► 代码示例 / 计算机视觉 / 度量学习用于图像相似度搜索

度量学习用于图像相似度搜索

作者： Mat Kelcey
创建日期 2020/06/05
最后修改日期 2020/06/09
描述： 在 CIFAR-10 图像上使用相似度度量学习的示例。

ⓘ 本示例使用 Keras 3

在 Colab 中查看 • GitHub 源码

概述

度量学习旨在训练模型，将输入嵌入高维空间中，使得训练方案中定义的“相似”输入彼此靠近。训练好的模型可以为下游系统生成嵌入，这些系统对相似度有需求；例如，可将其用作搜索的排序信号，或作为另一个监督问题的预训练嵌入模型。

有关度量学习的更详细概述，请参阅

设置

将 Keras 后端设置为 tensorflow。

import os

os.environ["KERAS_BACKEND"] = "tensorflow"

import random
import matplotlib.pyplot as plt
import numpy as np
import tensorflow as tf
from collections import defaultdict
from PIL import Image
from sklearn.metrics import ConfusionMatrixDisplay
import keras
from keras import layers

数据集

本示例将使用 CIFAR-10 数据集。

from keras.datasets import cifar10


(x_train, y_train), (x_test, y_test) = cifar10.load_data()

x_train = x_train.astype("float32") / 255.0
y_train = np.squeeze(y_train)
x_test = x_test.astype("float32") / 255.0
y_test = np.squeeze(y_test)

为了了解数据集，我们可以可视化展示 25 个随机样本的网格。

height_width = 32


def show_collage(examples):
    box_size = height_width + 2
    num_rows, num_cols = examples.shape[:2]

    collage = Image.new(
        mode="RGB",
        size=(num_cols * box_size, num_rows * box_size),
        color=(250, 250, 250),
    )
    for row_idx in range(num_rows):
        for col_idx in range(num_cols):
            array = (np.array(examples[row_idx, col_idx]) * 255).astype(np.uint8)
            collage.paste(
                Image.fromarray(array), (col_idx * box_size, row_idx * box_size)
            )

    # Double size for visualisation.
    collage = collage.resize((2 * num_cols * box_size, 2 * num_rows * box_size))
    return collage


# Show a collage of 5x5 random images.
sample_idxs = np.random.randint(0, 50000, size=(5, 5))
examples = x_train[sample_idxs]
show_collage(examples)

png

度量学习提供的训练数据不是显式的 (X, y) 对，而是使用在表达相似度方面相关联的多个实例。在我们的示例中，我们将使用同一类别的实例来表示相似度；单个训练实例不会是一张图片，而是同一类别的两张图片。当提及这对图片时，我们将使用度量学习中常用的名称：anchor（随机选择的一张图片）和 positive（随机选择的另一张同一类别的图片）。

为了方便起见，我们需要建立一个查找表，将类别映射到该类别的实例。生成训练数据时，我们将从这个查找表中进行采样。

class_idx_to_train_idxs = defaultdict(list)
for y_train_idx, y in enumerate(y_train):
    class_idx_to_train_idxs[y].append(y_train_idx)

class_idx_to_test_idxs = defaultdict(list)
for y_test_idx, y in enumerate(y_test):
    class_idx_to_test_idxs[y].append(y_test_idx)

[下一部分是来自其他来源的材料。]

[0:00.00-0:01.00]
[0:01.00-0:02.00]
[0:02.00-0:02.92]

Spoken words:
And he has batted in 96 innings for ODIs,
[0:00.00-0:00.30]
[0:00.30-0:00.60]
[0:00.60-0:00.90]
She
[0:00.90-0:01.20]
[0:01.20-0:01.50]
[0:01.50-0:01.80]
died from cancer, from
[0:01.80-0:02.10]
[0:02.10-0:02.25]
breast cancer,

本示例采用最简单的训练方法；一个批次将包含分布在不同类别中的 (anchor, positive) 对。学习的目标是将 anchor 和 positive 对拉得更近，同时使其远离批次中的其他实例。在这种情况下，批次大小将由类别的数量决定；对于 CIFAR-10 来说，这个数量是 10。

num_classes = 10


class AnchorPositivePairs(keras.utils.Sequence):
    def __init__(self, num_batches):
        super().__init__()
        self.num_batches = num_batches

    def __len__(self):
        return self.num_batches

    def __getitem__(self, _idx):
        x = np.empty((2, num_classes, height_width, height_width, 3), dtype=np.float32)
        for class_idx in range(num_classes):
            examples_for_class = class_idx_to_train_idxs[class_idx]
            anchor_idx = random.choice(examples_for_class)
            positive_idx = random.choice(examples_for_class)
            while positive_idx == anchor_idx:
                positive_idx = random.choice(examples_for_class)
            x[0, class_idx] = x_train[anchor_idx]
            x[1, class_idx] = x_train[positive_idx]
        return x

我们可以通过另一张拼贴画来可视化一个批次。顶行显示的是从 10 个类别中随机选择的 anchor，底行显示的是相应的 10 个 positive。

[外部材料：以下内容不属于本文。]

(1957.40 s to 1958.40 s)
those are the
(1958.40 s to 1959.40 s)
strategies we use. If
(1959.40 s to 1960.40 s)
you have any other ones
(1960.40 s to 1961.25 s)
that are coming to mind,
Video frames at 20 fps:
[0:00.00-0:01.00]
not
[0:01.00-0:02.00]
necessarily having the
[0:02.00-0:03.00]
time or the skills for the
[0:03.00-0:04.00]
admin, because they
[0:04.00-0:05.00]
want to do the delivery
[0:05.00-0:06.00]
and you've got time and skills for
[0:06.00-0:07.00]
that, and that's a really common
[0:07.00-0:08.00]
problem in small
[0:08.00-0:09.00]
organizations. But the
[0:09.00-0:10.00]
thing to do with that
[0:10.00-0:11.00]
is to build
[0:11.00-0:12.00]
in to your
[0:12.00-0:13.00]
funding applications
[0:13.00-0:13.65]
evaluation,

examples = next(iter(AnchorPositivePairs(num_batches=1)))

show_collage(examples)

png

嵌入模型

我们定义了一个带有自定义 train_step 的模型，该模型首先嵌入 anchor 和 positive，然后使用它们的成对点积作为 softmax 的 logits。

class EmbeddingModel(keras.Model):
    def train_step(self, data):
        # Note: Workaround for open issue, to be removed.
        if isinstance(data, tuple):
            data = data[0]
        anchors, positives = data[0], data[1]

        with tf.GradientTape() as tape:
            # Run both anchors and positives through model.
            anchor_embeddings = self(anchors, training=True)
            positive_embeddings = self(positives, training=True)

            # Calculate cosine similarity between anchors and positives. As they have
            # been normalised this is just the pair wise dot products.
            similarities = keras.ops.einsum(
                "ae,pe->ap", anchor_embeddings, positive_embeddings
            )

            # Since we intend to use these as logits we scale them by a temperature.
            # This value would normally be chosen as a hyper parameter.
            temperature = 0.2
            similarities /= temperature

            # We use these similarities as logits for a softmax. The labels for
            # this call are just the sequence [0, 1, 2, ..., num_classes] since we
            # want the main diagonal values, which correspond to the anchor/positive
            # pairs, to be high. This loss will move embeddings for the
            # anchor/positive pairs together and move all other pairs apart.
            sparse_labels = keras.ops.arange(num_classes)
            loss = self.compute_loss(y=sparse_labels, y_pred=similarities)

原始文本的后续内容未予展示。